Irão e Egipto opõem-se à proposta de dedicar partida da Copa do Mundo à comunidade LGBTQIA+

Irão e Egipto opõem-se à proposta de dedicar partida da Copa do Mundo à comunidade LGBTQIA+

O Irão e o Egipto, que se defrontarão na fase de grupos da Copa do Mundo de 2026, recusaram a sugestão de oferecer esse encontro à comunidade LGBTQIA+, conforme pretendia a entidade organizadora do evento.

A equipa iraniana, apurada para o torneio em março, terá como rivais no Grupo G a Bélgica, o Egipto e a Nova Zelândia, de acordo com o sorteio efetuado na passada sexta-feira em Washington, à presença do presidente dos Estados Unidos, Donald Trump.

O jogo frente aos egípcios, que se realizará em Seattle, urbe norte-americana com uma significativa comunidade homossexual, foi indicado como o "Pride Game" (Jogo do Orgulho) LGBTQIA+, conforme reportado por diversos órgãos de comunicação, os quais indicam que a escolha ocorreu antes do sorteio. 

"Trata-se de uma escolha irracional que beneficia um grupo específico", lamentou esta terça-feira (9) o presidente da Federação Iraniana de Futebol (FFIRI), Mehdi Taj, conforme noticiado pela agência Isna. 

"Tanto nós [Irão] como o Egipto discordamos desta medida", prosseguiu, evitando referir o conceito "Pride Game".

A televisão pública iraniana referiu que Teerã "recorrerá" contra a deliberação à Federação Internacional de Futebol (Fifa). 

Nos termos da lei islâmica (sharia), as práticas sexuais entre indivíduos do mesmo género são vetadas no Irão e, em certas situações, sujeitas à pena capital. 

A Associação Egípcia de Futebol (EFA) informou ter remetido uma missiva oficial ao secretário-geral da Fifa, Mattias Grafstrom, repudiando "de forma categórica" qualquer iniciativa ligada ao apoio LGBTQIA+ no decorrer do encontro. 

No Egipto, as uniões entre pessoas do mesmo sexo não são formalmente interditas, mas costumam ser sancionadas através de normas vagas que coíbem a "depravação". 

Deste modo, a EFA invoca os regulamentos da Fifa relativos à neutralidade política e social, sustentando que os jogos não hão de servir para impulsionar temas "delicados ou polémicos".
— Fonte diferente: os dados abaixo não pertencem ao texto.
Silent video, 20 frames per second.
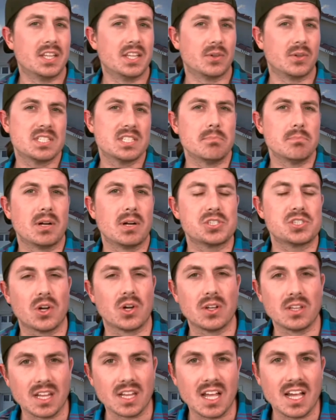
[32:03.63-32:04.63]
There isn't much
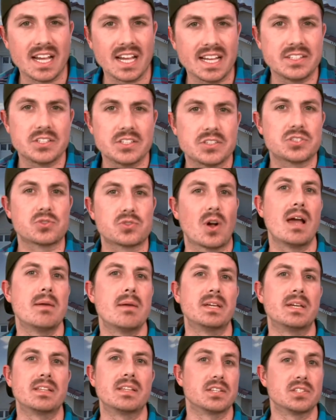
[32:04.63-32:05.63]
online
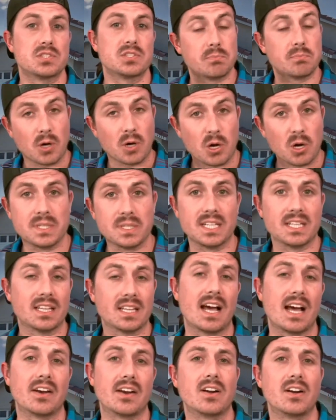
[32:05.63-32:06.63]
describing this permanent
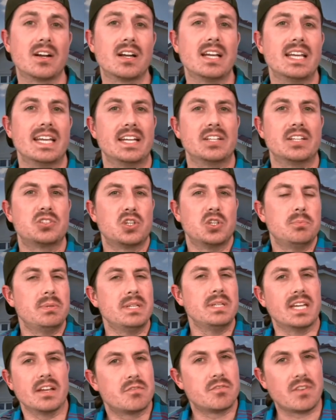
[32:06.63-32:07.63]
ladder. It could
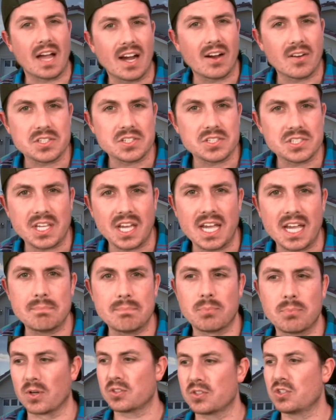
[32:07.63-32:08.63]
be a fire
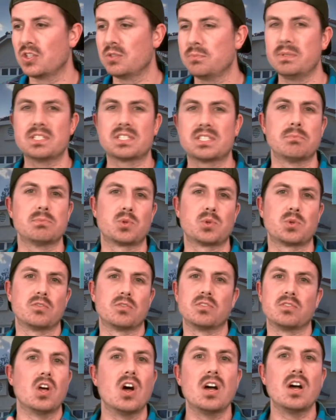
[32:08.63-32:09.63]
escape or it could be some sort
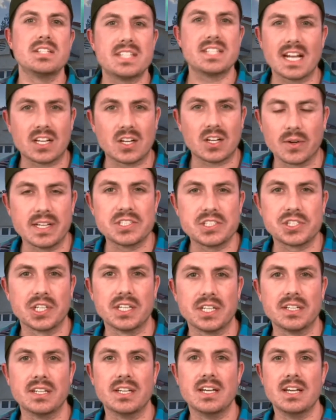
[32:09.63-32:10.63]
of lawn
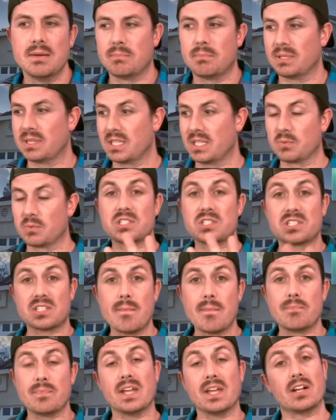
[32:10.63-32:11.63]
decoration, but there was
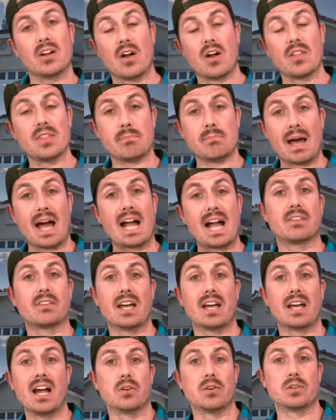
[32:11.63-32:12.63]
something on the back of
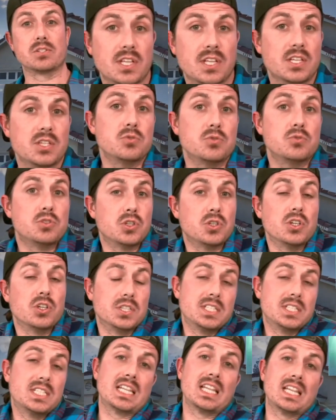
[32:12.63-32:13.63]
the house that you
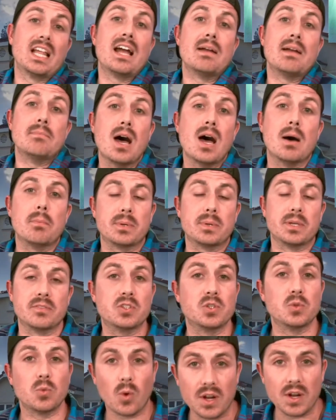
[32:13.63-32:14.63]
could climb up
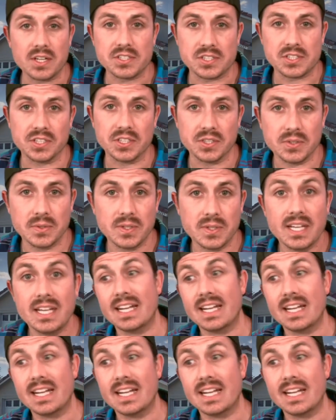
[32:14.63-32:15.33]
if you wanted to.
A Copa do Mundo de 2026 constituirá a sétima presença do Irão no campeonato, co-organizado pelos Estados Unidos, Canadá e México. 

O Irão e os Estados Unidos, outrora aliados íntimos, romperam as relações diplomáticas em 1980, na sequência da crise de reféns na embaixada norte-americana em Teerã após a Revolução Islâmica. 

O Irão, que previamente declarara boicote ao sorteio de sexta-feira por recusa dos Estados Unidos em atribuir vistos a elementos da sua comitiva, acabou representado pelo seu treinador, Amir Ghalenoei, e "uma ou duas figuras adicionais", conforme declarou um porta-voz da federação iraniana.